George M. Constantinides is a financial economist, known for his work on portfolio management, asset pricing, derivatives pricing, and capital markets behavior. He is the Leo Melamed Professor of Finance at the University of Chicago Booth School of Business and a board member of Dimensional Fund Advisors.

==Education==
Constantinides earned a BA degree in physics from Oxford University in 1970. He came to the US on a Fulbright travel grant and received an MBA degree in 1972 and a Doctorate in Business Administration in 1975, both from Indiana University.

==Career==
Constantinides began his career as an assistant professor at Carnegie Mellon University. He came to the University of Chicago in 1978 as the Ford Foundation Visiting assistant professor. There Constantinides was granted associate professor in 1979 and Professor in 1983, where he remains today. He was the Marvin Bower Fellow at Harvard Business School from 1985 to 1986 and the BP Visiting Professor at the London School of Economics in 2007.
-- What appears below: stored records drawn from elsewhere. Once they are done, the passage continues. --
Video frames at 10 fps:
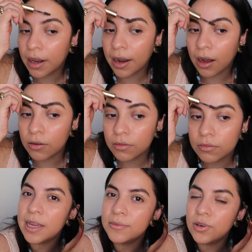and out.
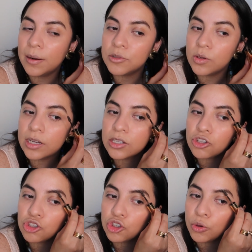Sometimes when I'm doing a
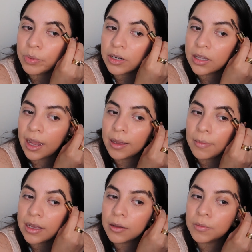super light
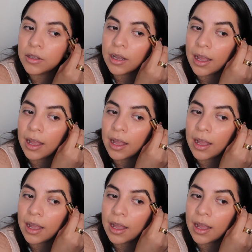makeup look,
A complete list of works is available at IDEAS. As examples, George Constantinides has made significant contributions to understanding the equity premium puzzle through various models and collaborations, such as incomplete markets, rare events, and internal habit models, paving the way for a multifaceted understanding of this financial phenomenon.

==Titles==
Constantinides is a former president, vice-president, and director of the American Finance Association. He is also a former president, vice-president, and founding member of the Society for Financial Studies. Constantinides has been a research associate of the National Bureau of Economic Research since 1989. He has been the editor-in-chief of Foundations and Trends in Finance since 2004.

According to Research Papers in Economics, Constantinides ranks within the top 5% of authors based on numerous criteria.